*** Provided information

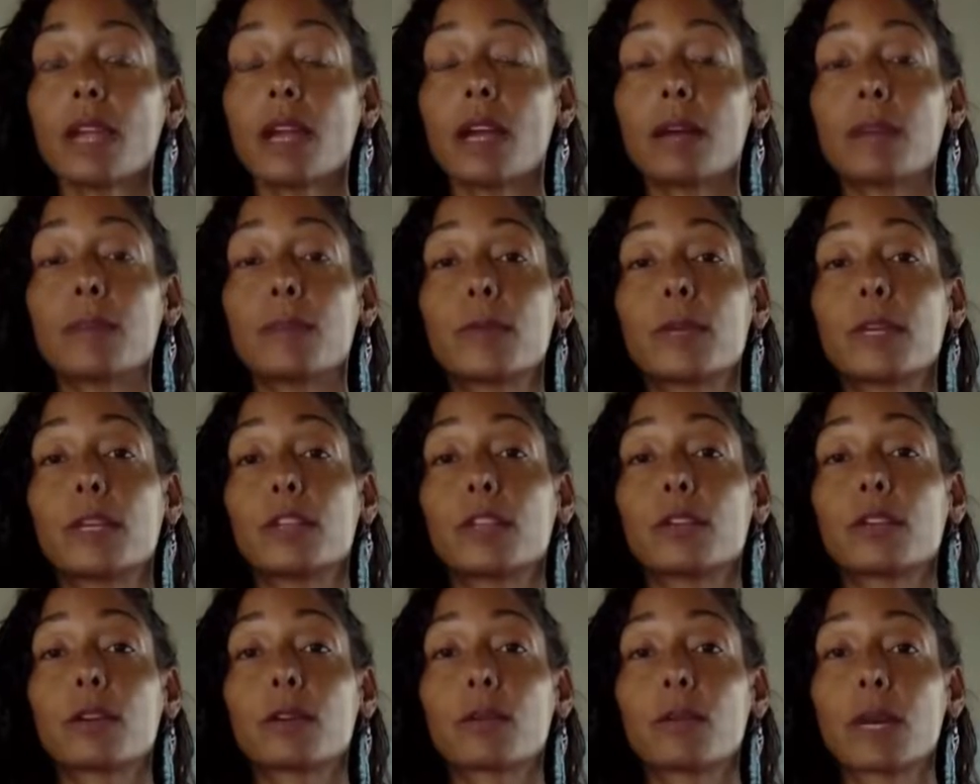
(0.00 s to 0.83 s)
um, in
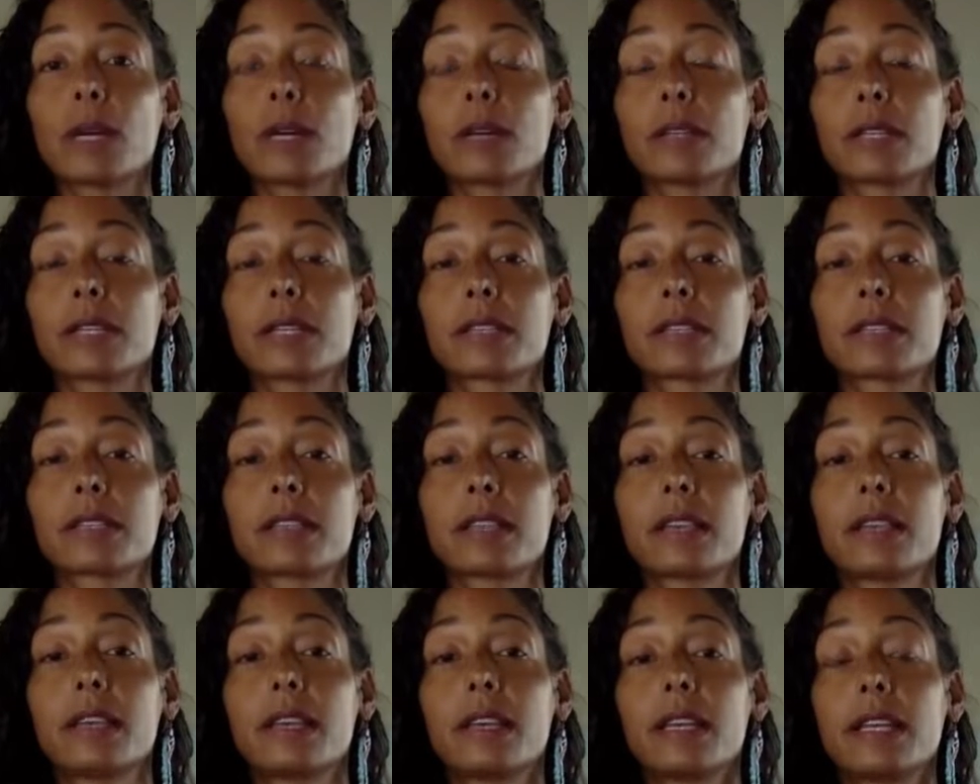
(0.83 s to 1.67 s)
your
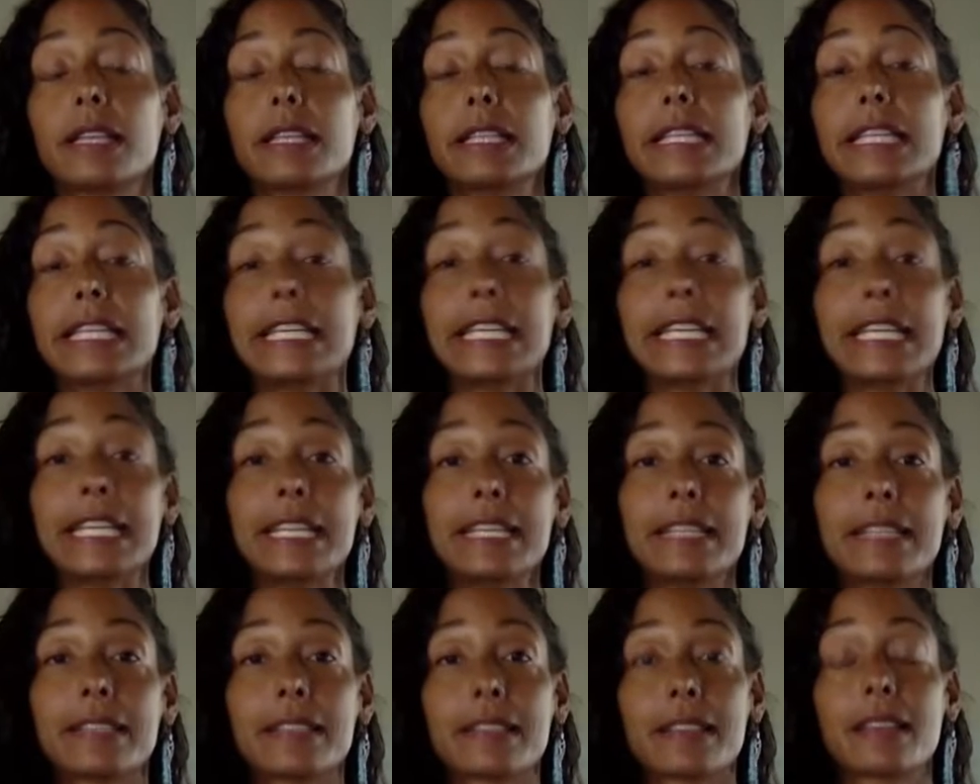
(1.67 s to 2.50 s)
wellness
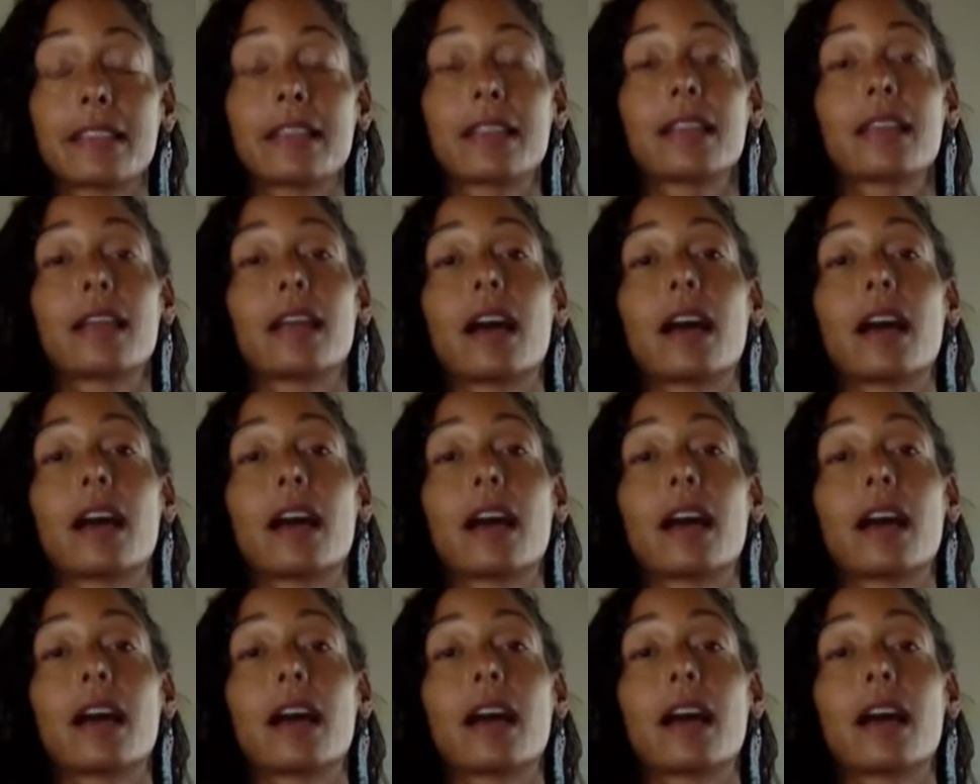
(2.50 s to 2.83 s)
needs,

******

- **Your assignment**:
Could you give back the full listing word for word, leaving out the images?

- **Expected answer**:
(0.00 s to 0.83 s)
um, in
(0.83 s to 1.67 s)
your
(1.67 s to 2.50 s)
wellness
(2.50 s to 2.83 s)
needs,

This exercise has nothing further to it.